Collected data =
►
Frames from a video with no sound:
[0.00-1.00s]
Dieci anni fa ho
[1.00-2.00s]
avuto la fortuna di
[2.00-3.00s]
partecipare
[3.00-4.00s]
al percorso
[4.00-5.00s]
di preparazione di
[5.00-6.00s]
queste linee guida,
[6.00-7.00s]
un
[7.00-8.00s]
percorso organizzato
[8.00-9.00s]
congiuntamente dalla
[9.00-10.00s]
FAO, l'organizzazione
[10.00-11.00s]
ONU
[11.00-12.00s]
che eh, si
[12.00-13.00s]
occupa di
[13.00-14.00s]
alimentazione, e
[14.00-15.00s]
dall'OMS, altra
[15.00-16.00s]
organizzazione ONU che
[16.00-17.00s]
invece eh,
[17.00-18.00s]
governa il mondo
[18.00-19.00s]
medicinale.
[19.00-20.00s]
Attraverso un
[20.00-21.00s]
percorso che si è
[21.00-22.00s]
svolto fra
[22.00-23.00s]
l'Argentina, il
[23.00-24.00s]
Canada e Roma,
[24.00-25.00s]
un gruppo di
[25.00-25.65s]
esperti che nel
◄
►
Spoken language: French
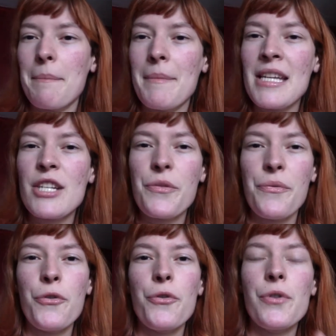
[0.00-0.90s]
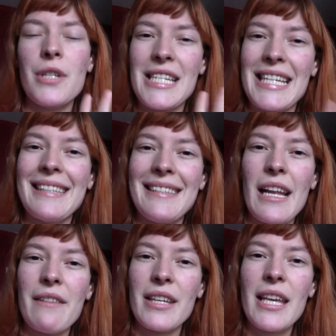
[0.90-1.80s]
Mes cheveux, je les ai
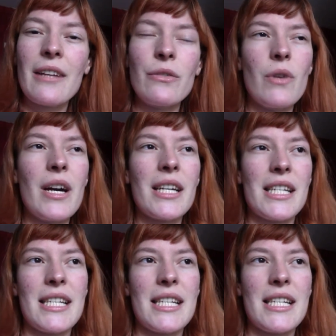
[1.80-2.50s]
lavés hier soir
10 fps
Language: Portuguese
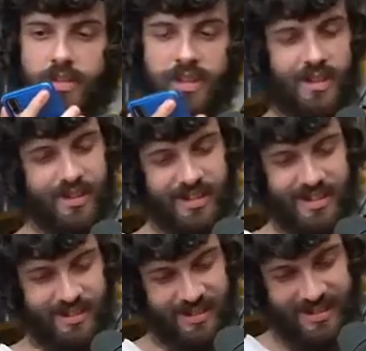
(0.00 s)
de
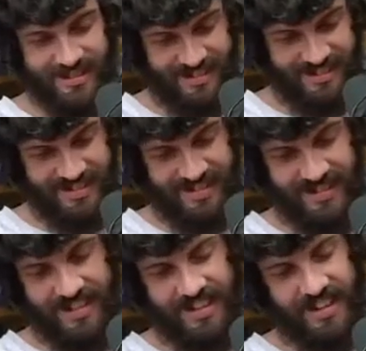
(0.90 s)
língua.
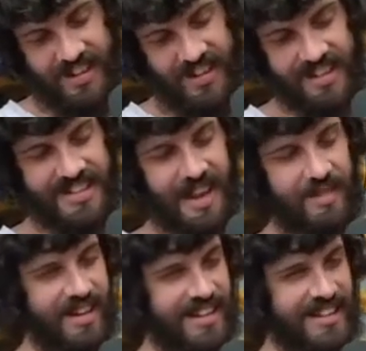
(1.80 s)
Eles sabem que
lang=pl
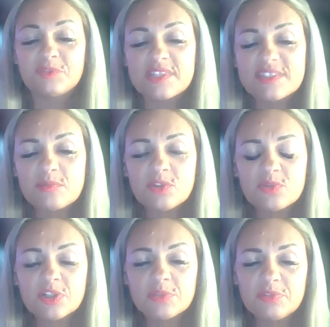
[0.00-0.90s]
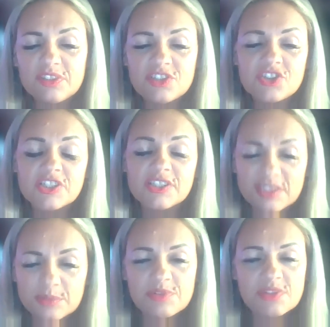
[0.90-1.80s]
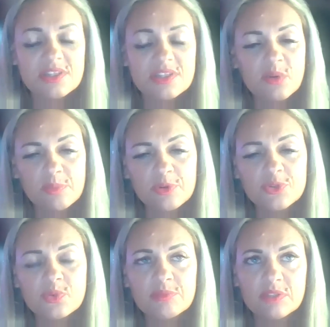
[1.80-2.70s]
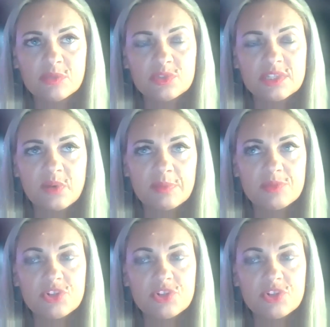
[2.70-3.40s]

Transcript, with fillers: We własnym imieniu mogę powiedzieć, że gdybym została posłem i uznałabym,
◄
►
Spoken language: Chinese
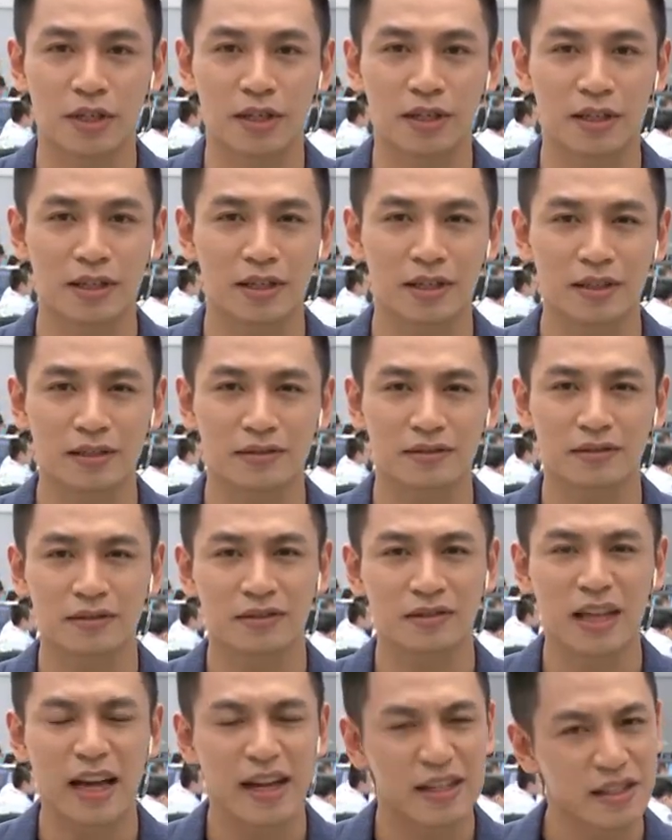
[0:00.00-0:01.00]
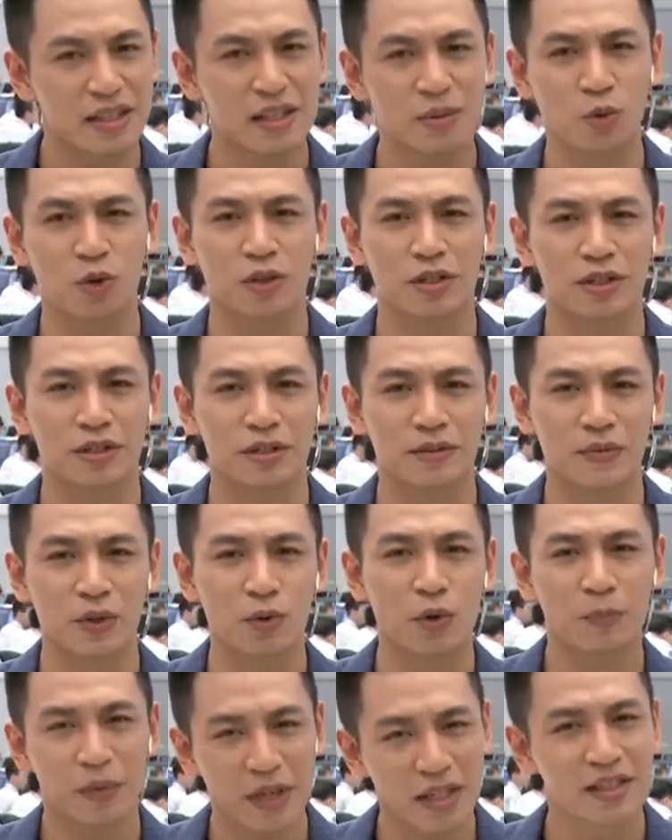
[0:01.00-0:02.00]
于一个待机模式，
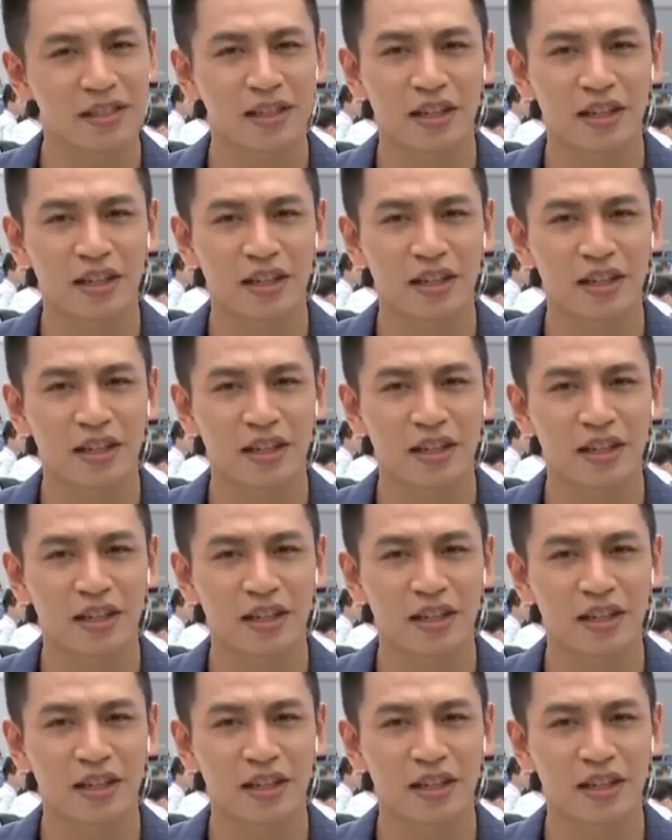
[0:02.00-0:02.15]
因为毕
◄
Assignment = Look through the records above for the string "with", then copy every line that has it.

Result of this task =
Frames from a video with no sound:
Transcript, with fillers: We własnym imieniu mogę powiedzieć, że gdybym została posłem i uznałabym,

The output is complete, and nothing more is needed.